__What to work on__:
The answer should hold every line of the listing, unchanged and free of images.

(Records for this exercise Opens)

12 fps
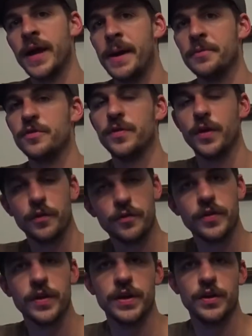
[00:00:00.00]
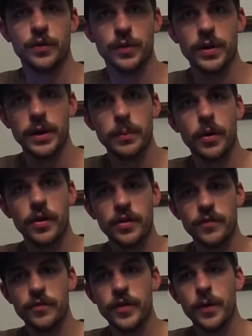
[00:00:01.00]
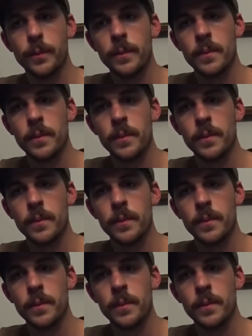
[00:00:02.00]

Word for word: atmosphere and feel like you're really a part of the film.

(Records for this exercise Closes)

__Output of the exercise__:
12 fps
[00:00:00.00]
[00:00:01.00]
[00:00:02.00]

Word for word: atmosphere and feel like you're really a part of the film.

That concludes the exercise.